Jhonni Daniel Benavides Alvarez è lo sciamano del rito prima dell’omicidio. Le due ipotesi sulla morte

«Alex era seduto vicino alla porta della cappella, sembrava tranquillo. Ad un certo punto ha iniziato a parlare da solo ed è uscito. A seguirlo lo sciamano Jhonni Daniel Benavides Alvarez e il suo compagno medico». Il racconto degli ultimi minuti prima della scomparsa di Alex Marangon può fornire un dettaglio chiave per risolvere il giallo del suo omicidio. Perché ad inseguirlo durante la probabile crisi seguita all’assunzione dell’ayahuasca e del veleno di rana per l’asma, secondo le prime ricostruzioni, erano stati gli organizzatori del rito. Ovvero Andrea Gorgi Zuin detto “Zu”, e la compagna Tatiana “Tati” Marchetto: gli organizzatori della riunione a pagamento (200 euro) per festeggiare il Sol de Putamayo. Una nuova versione è invece emersa dall’interrogatorio di cinque fra i partecipanti al rito.


L’omicidio

La procura di Treviso è convinta che Marangon sia stato ucciso con un colpo al cranio e sul lato sinistro del corpo con un corpo contundente che potrebbe essere un bastone. Il barman 25enne aveva anche numerose costole rotte. Avrebbe quindi subito un pestaggio brutale prima di morire. Marangon era anche insolitamente preoccupato per il rito, come hanno fatto sapere alcuni suoi amici, nonostante fosse il terzo al quale partecipava. Perché Alex era preoccupato? La risposta a questa domanda può fornire il movente per l’omicidio. Mentre secondo i genitori il figlio potrebbe aver visto qualcosa che non doveva o comunque si è ribellato a qualcosa che gli stava accadendo intorno. Ieri la madre Sabrina Bosser ha lanciato un appello al Tg1: «Secondo me gli altri partecipanti hanno paura a parlare. Però a questo punto si mettano una mano sul cuore perché non può finire così questa storia».

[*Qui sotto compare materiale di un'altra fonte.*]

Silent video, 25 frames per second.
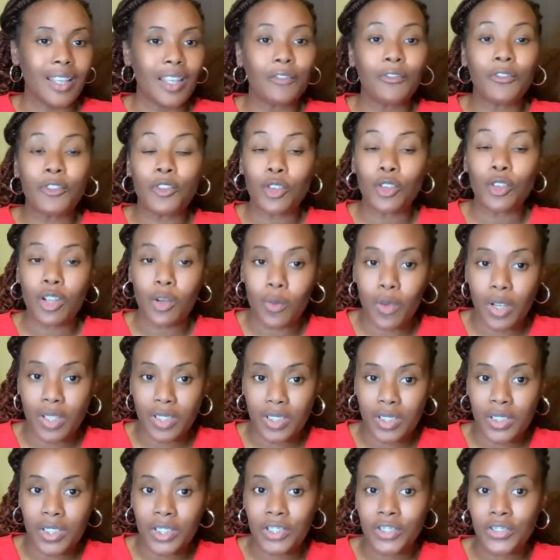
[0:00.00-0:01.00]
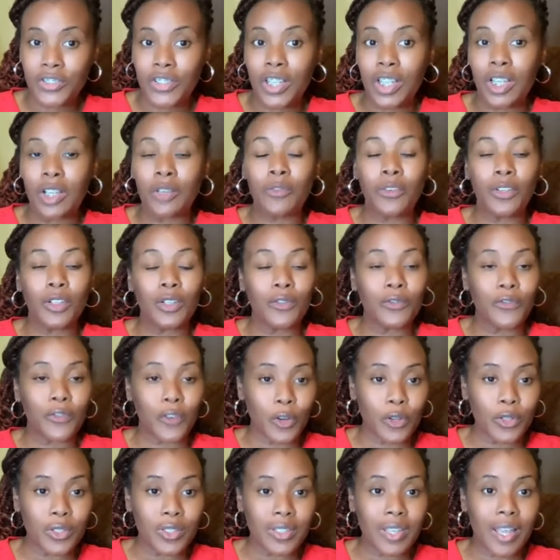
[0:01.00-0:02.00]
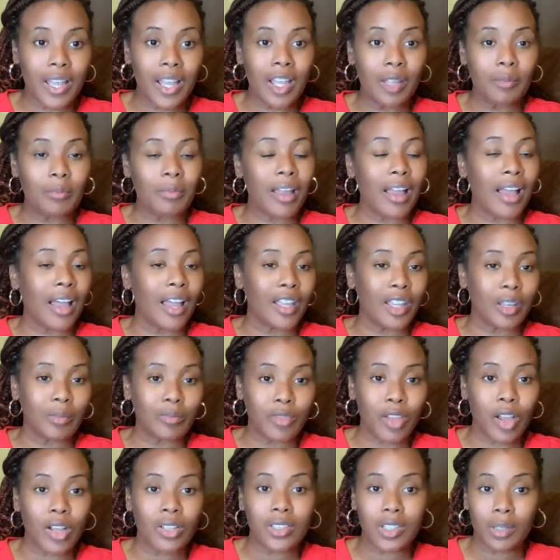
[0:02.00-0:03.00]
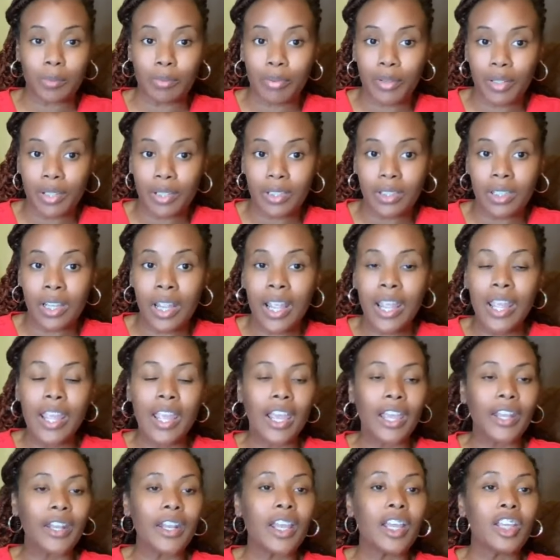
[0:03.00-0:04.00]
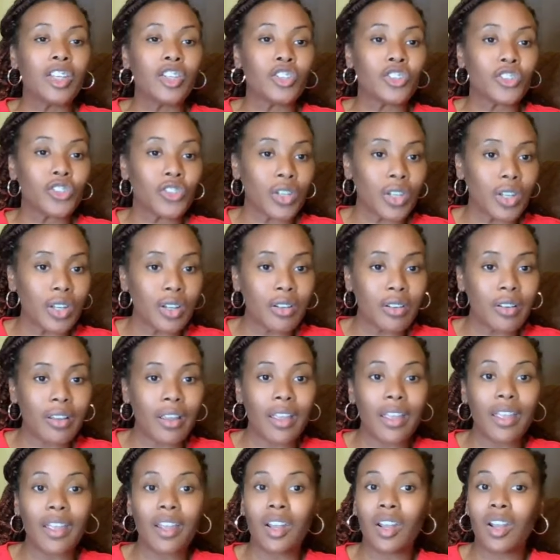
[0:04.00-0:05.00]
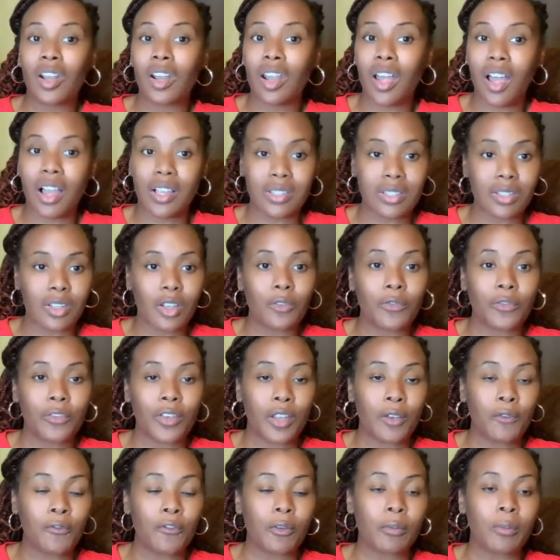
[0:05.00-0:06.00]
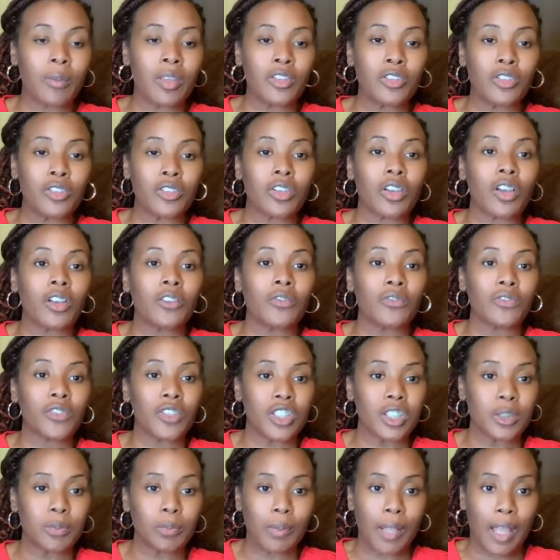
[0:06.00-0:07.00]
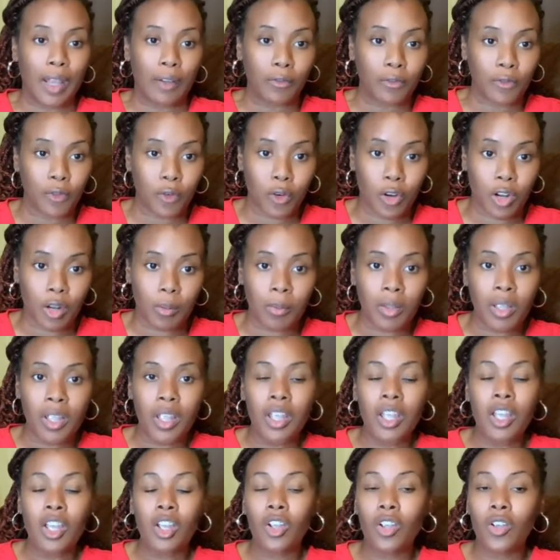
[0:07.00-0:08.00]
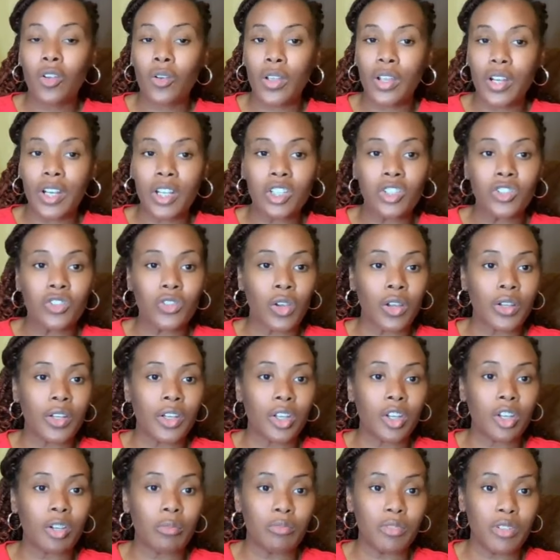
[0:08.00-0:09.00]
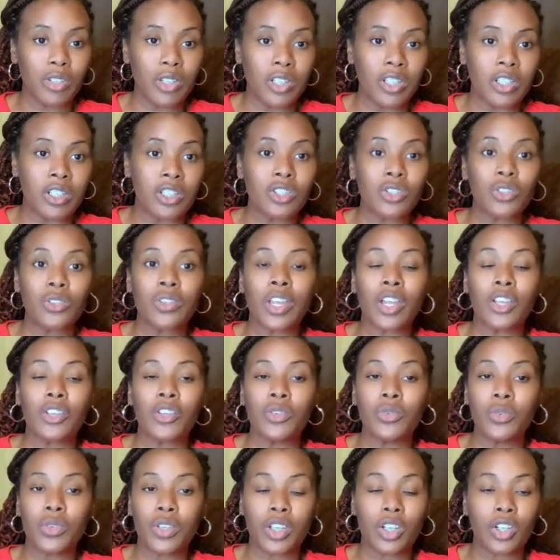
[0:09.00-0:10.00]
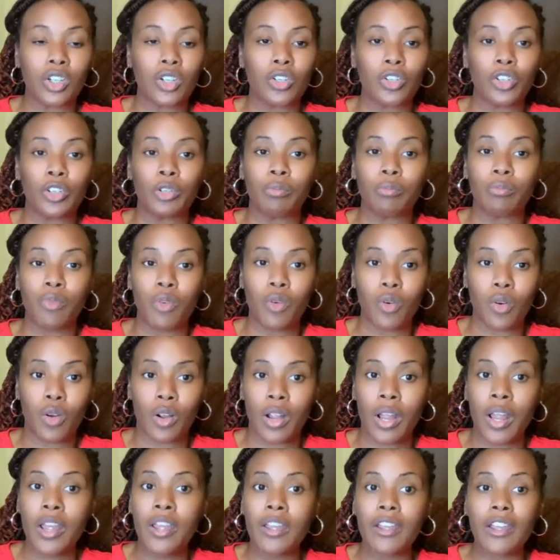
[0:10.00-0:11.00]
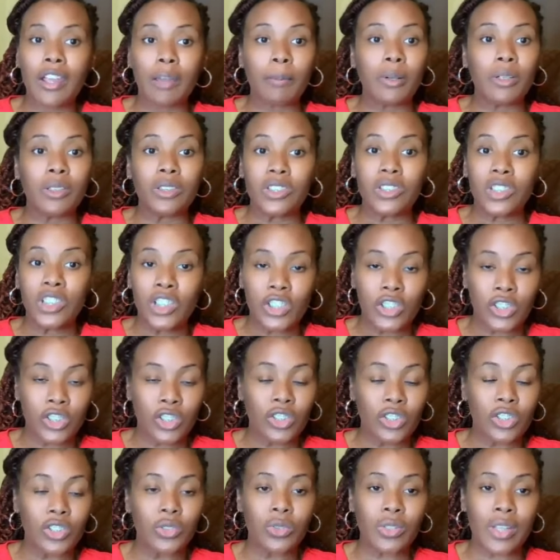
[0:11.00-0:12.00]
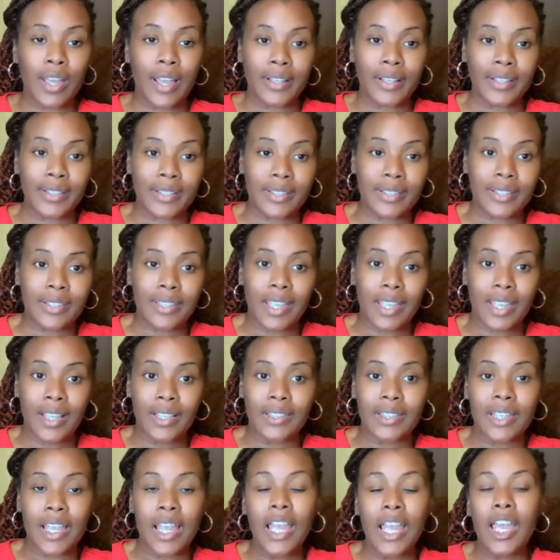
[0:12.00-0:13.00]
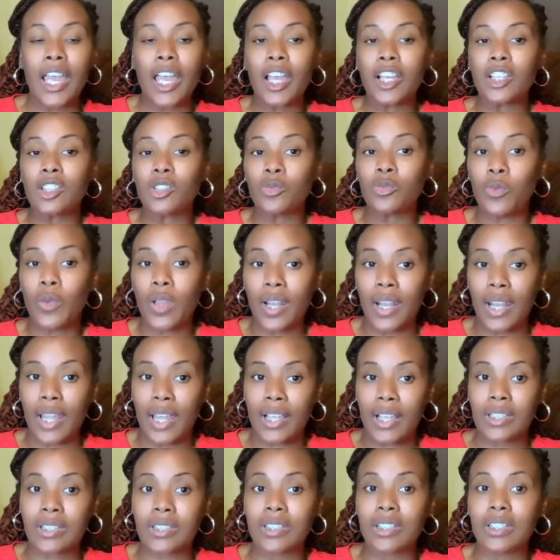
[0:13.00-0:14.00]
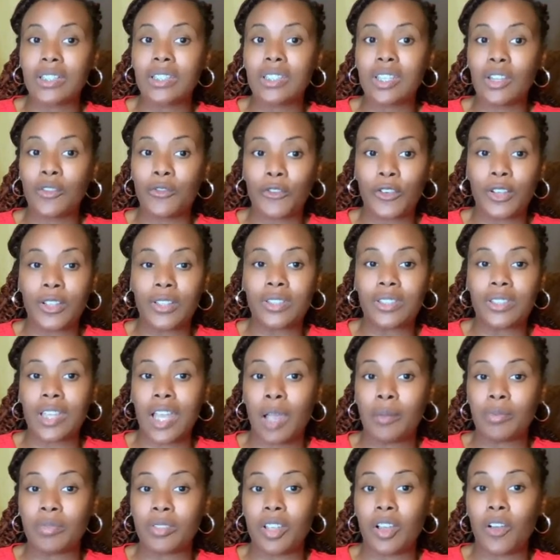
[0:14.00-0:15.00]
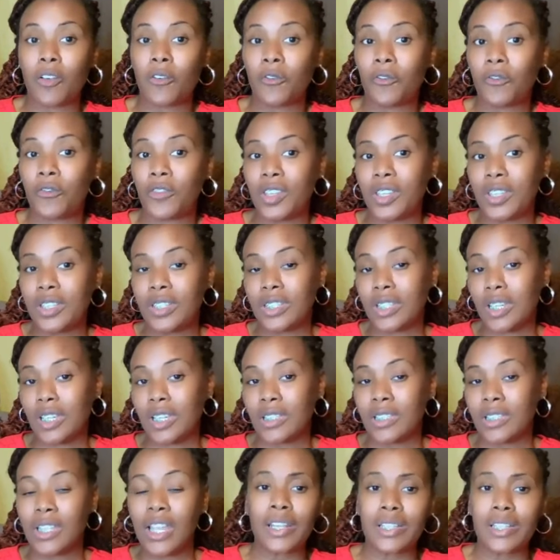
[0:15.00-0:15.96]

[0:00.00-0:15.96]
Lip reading: If you are watching this channel for the first time, I am Dr. Britton and I share a lot of information on this platform. Go ahead and join the community so that you can learn more about teaching in the United States as well as the different types of visas.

Il rituale sciamanico sudamericano

Marangon aveva partecipato al rituale sciamanico sudamericano a base di musica ed erbe e infusi psichedelici. Secondo gli esperti l’ayahuasca ha effetti simili a quelli dell’Lsd. La richiesta di intervento ai carabinieri è arrivata alle 7 del mattino. L’ha fatta Alexandra, la moglie del conte Giulio Da Sacco, proprietario dell’abbazia di Santa Bona a Vidor in provincia di Treviso. La contessa era presente al rituale. Mentre Zu ha detto: «Siamo sconvolti. Lo è anche Jhonni. Ma la verità esce sempre fuori, quindi sono tranquillo. Le ipotesi investigative sono sostanzialmente due. Alex può essere stato picchiato a morte e poi gettato nel fiume Piave, da cui il cadavere è riemerso dopo due giorni. Oppure potrebbe essere caduto dopo una colluttazione. Con chi?